How does one "spill" a record? Try "disclose", or use a metaphor that works. "Records spilled" does not work. You know this, and you are a better writer than that.

And how can records be "breached"? Access controls and barriers get breached, yes, but not the items they are protecting. Media have latched onto the word "breach" and have started abusing it with wild abandon; one wonders whether they ever saw the word before these compromises became commonplace. Please don't jump onto this bandwagon of illiterates.

A vault is breached; the gold inside is stolen. A safe is breached; the documents inside are disclosed, stolen, or destroyed.

On the positive side, you didn't mention the nonsense phrase "personally identifiable information" even once. Thank you.

Posted by: aeschylus | April 2, 2008 7:56 PM | Report abuse

All hail the most excellent Aeschylus and his self-imposed usage rules. Get a grip, Dude!

Posted by: Pete from Arlington | April 3, 2008 12:10 PM | Report abuse


If the media are going to write about technical security matters, clear and correct meaning is crucial. By and large, Brian Krebs's writing is exemplary in its clarity and precision, but he occasionally slips.

My grip is firm. Check your own.

Posted by: aeschylus | April 3, 2008 4:55 PM | Report abuse

Aren't botnets at the root of all this? I mean they sneak into networks and allow the hacker to come back in to install malware/sniffers. They can hide within the thousands of consumer and enterprise bots and run off with "Track 2" credit card data.

Great list of most reported data breaches from 2005-present.

Posted by: Hank | April 4, 2008 7:17 PM | Report abuse

Have you heard of RFID (radio-frequency) interception and a theft called "Wireless Skimming"? (Not to be confused with magnetic stripe skimming.)

RF tagged cards can be door access cards, debit/credit cards, employee badges, store loyalty cards, MiFare cards and the new REAL ID driver's licenses. All of these can be activated while still in your wallet! That RF tag signal can be captured and cloned to be used however the thief wants, and you could be stolen of your time, money and reputation.

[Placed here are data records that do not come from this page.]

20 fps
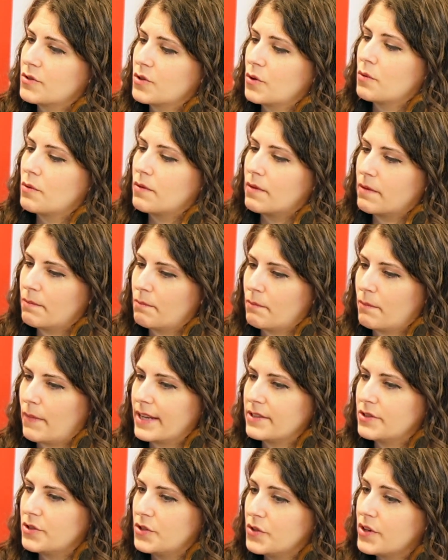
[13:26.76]
so
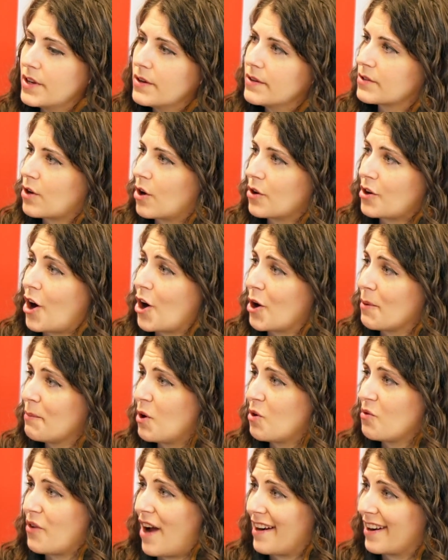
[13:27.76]
my studio is called
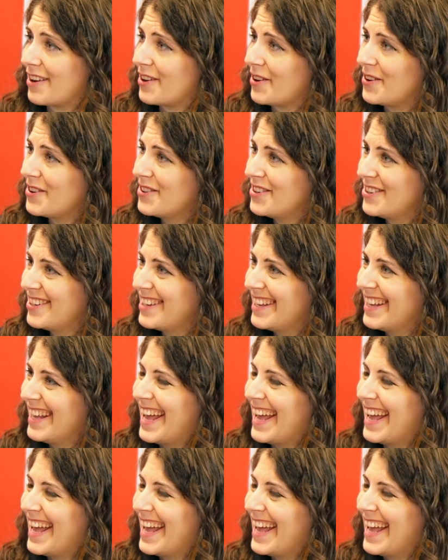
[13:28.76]
Arbo Radiko.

Please visit to see the only American made RFID shield that stops the signal, and is not just a filter. Armadillo Dollar products can be customized with your own logo for your security personnel and premier customers!

We hope to educate those who are ahead of the curve in technology, so they can share this with their family and friends!

View our TV interview here!

Thank you!


Posted by: Catherine | April 5, 2008 3:30 AM | Report abuse

The comments to this entry are closed.